Your assignment: What you return must match the data below exactly, minus any pictures.

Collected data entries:
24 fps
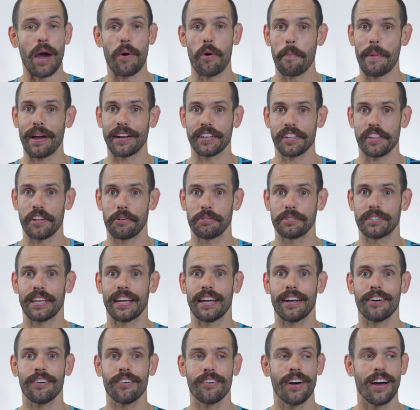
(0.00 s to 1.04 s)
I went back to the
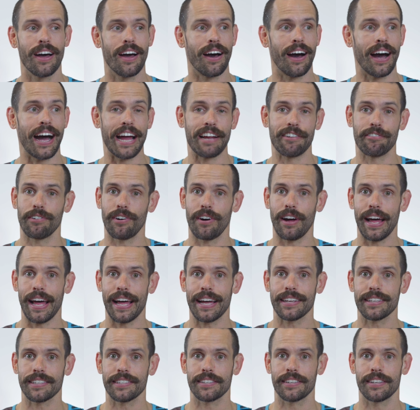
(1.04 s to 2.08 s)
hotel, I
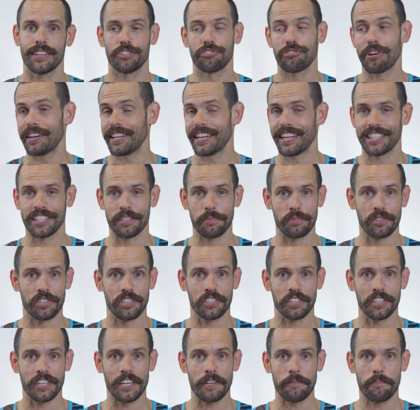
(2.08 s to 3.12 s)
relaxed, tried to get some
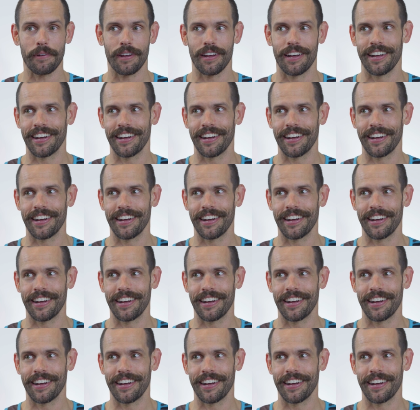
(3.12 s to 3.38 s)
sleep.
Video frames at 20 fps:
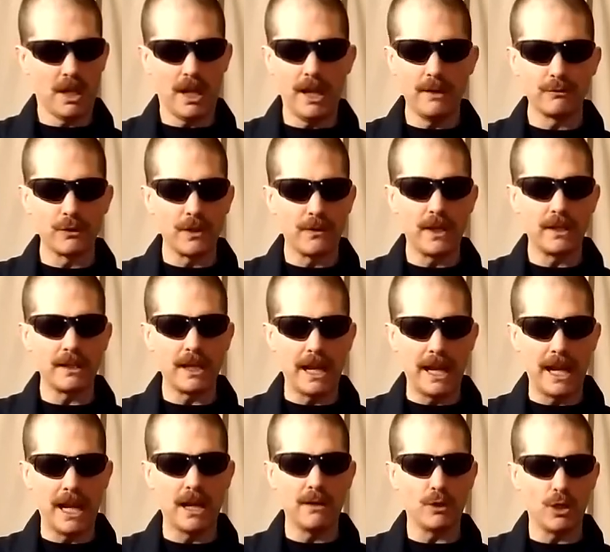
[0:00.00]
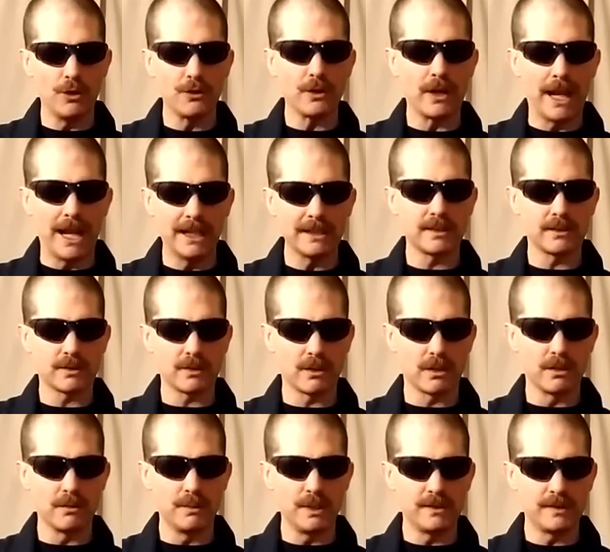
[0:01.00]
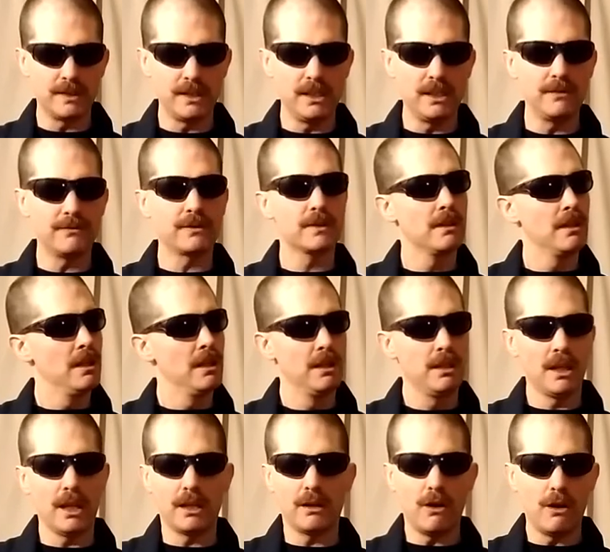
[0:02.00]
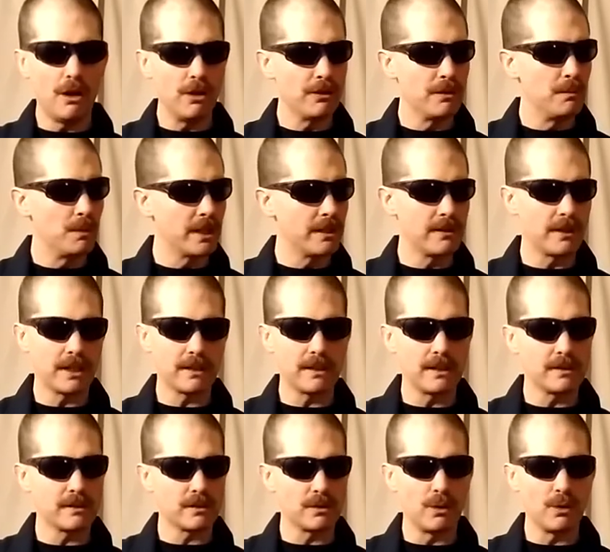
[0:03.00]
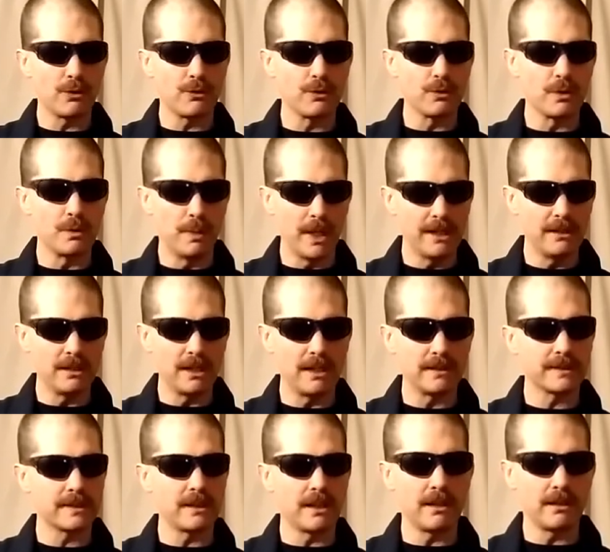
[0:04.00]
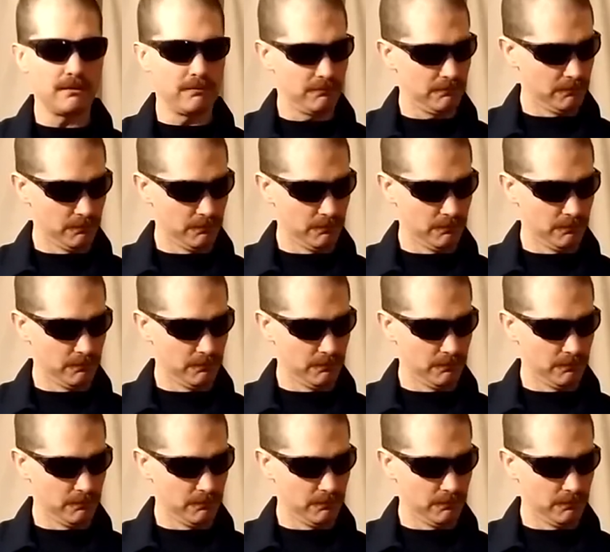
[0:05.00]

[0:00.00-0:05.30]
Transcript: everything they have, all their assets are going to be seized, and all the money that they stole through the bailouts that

Solution to this task:
24 fps
(0.00 s to 1.04 s)
I went back to the
(1.04 s to 2.08 s)
hotel, I
(2.08 s to 3.12 s)
relaxed, tried to get some
(3.12 s to 3.38 s)
sleep.
Video frames at 20 fps:
[0:00.00]
[0:01.00]
[0:02.00]
[0:03.00]
[0:04.00]
[0:05.00]

[0:00.00-0:05.30]
Transcript: everything they have, all their assets are going to be seized, and all the money that they stole through the bailouts that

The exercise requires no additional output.